Victims' Rights Advocates Visit Lawton

 

For Immediate Release

August 2, 2018

Media Contact: Alex Weintz; Alex@FKGConsulting.com or (405) 518-5135

 

Victims' Rights Advocates Visit Lawton

The campaign to Support State Question 794 Hosted a Meet and Greet at Viridian Coffee

 

LAWTON -- The campaign to support State Question 794, also known as Marsy's Law, was in Lawton today, meeting with patrons of Viridian Coffee and advocating for support of enhanced victims' rights in Oklahoma. 

Campaign volunteers and staff offered complimentary coffee and pastries and talked about the need to improve the criminal justice system, which can often lead victims of crime feeling ignored, voiceless and lost in the process. 
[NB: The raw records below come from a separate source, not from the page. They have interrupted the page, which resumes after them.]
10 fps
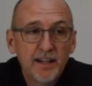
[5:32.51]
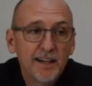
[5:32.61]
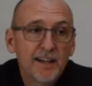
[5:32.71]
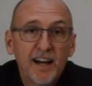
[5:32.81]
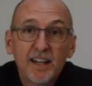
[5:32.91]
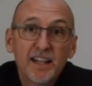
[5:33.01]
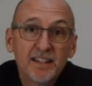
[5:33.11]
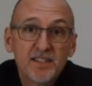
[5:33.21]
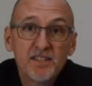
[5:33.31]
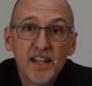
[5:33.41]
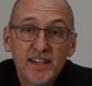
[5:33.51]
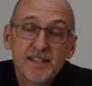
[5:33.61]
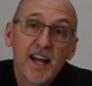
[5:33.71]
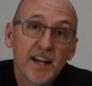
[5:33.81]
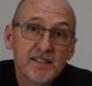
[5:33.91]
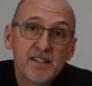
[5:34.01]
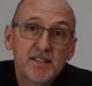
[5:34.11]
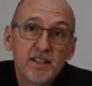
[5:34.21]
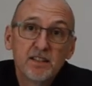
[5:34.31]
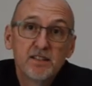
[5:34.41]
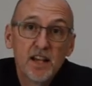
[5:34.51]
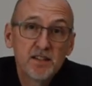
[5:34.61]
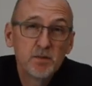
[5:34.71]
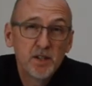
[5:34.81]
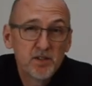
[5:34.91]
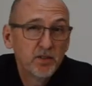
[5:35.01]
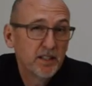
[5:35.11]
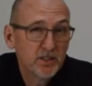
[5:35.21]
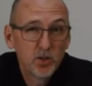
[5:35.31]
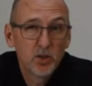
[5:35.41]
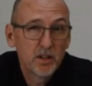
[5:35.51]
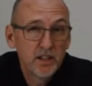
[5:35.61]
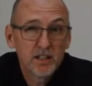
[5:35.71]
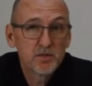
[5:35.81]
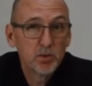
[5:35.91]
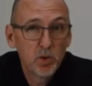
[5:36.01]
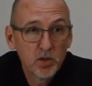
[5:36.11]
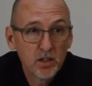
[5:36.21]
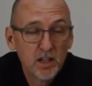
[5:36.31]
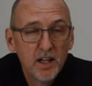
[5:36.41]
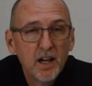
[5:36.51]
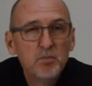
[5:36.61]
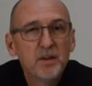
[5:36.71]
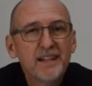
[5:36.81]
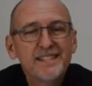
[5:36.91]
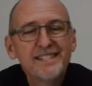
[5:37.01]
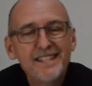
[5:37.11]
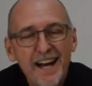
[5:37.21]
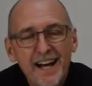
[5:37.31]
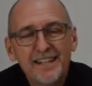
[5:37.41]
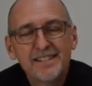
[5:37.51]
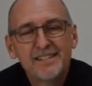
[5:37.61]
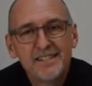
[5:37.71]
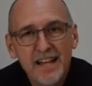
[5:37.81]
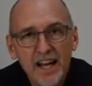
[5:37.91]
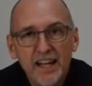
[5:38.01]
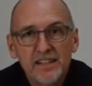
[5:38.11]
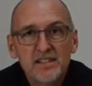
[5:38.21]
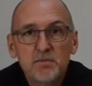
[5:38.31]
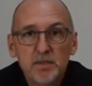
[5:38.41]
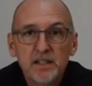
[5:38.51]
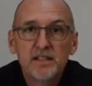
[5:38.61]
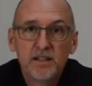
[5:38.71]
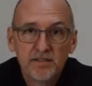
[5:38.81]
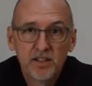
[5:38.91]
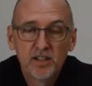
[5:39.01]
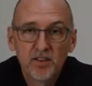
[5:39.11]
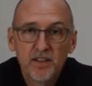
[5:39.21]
I like to say it's not as easy as Sesame Street and Dora the Explorer, but it's not designed to be difficult.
Several community members, including active duty servicemen and their families, dropped by the meet-and-greet, with some leaving with Marsy's Law t-shirts, bumper stickers, and lapel pins.

Marsy's Law for Oklahoma State Director Kim Moyer said she enjoyed her visit to Lawton and appreciated the opportunity to speak with the community about SQ 794  

"I think this is a community that really cares about how people are impacted by crime," said Moyer. "The voters I talked to want accused criminals to have due process and a fair trial, but they don't want the victims to get lost in that process. State Question 794 is about making sure we respect those victims and give them the Constitutional rights and protections they deserve." 

 

More on State Question 794 

On November 6, 2018, Oklahomans will vote on State Question 794, which amends the Oklahoma Constitution to guarantee certain rights for victims, survivors, and their families or guardians.  

If SQ 794 passes, there will be a requirement to notify victims and families that they have Constitutionally protected rights. They will be notified at each important stage of the criminal justice process: arrest, bonding, trial, and sentencing. They would also be notified of the defendant’s release or escape from custody, and be consulted with before a decision is made concerning a plea agreement, deferred prosecution agreement or diversion agreement. 

It also provides victims the right to reasonable protection by ensuring their right to privacy and provides the right to proceedings free from unreasonable delays.

Finally, it includes the right to restitution, and a clause on enforceability, so that if a victim of crime feels that any of their rights have been violated, they will have standing to petition the judge for a remedy.

The language was carefully crafted to ensure it meets Constitutional standing in Oklahoma. Victims’ rights would be protected in a manner equal to the rights of the defendants, but it does not impact or change the existing defendants’ rights.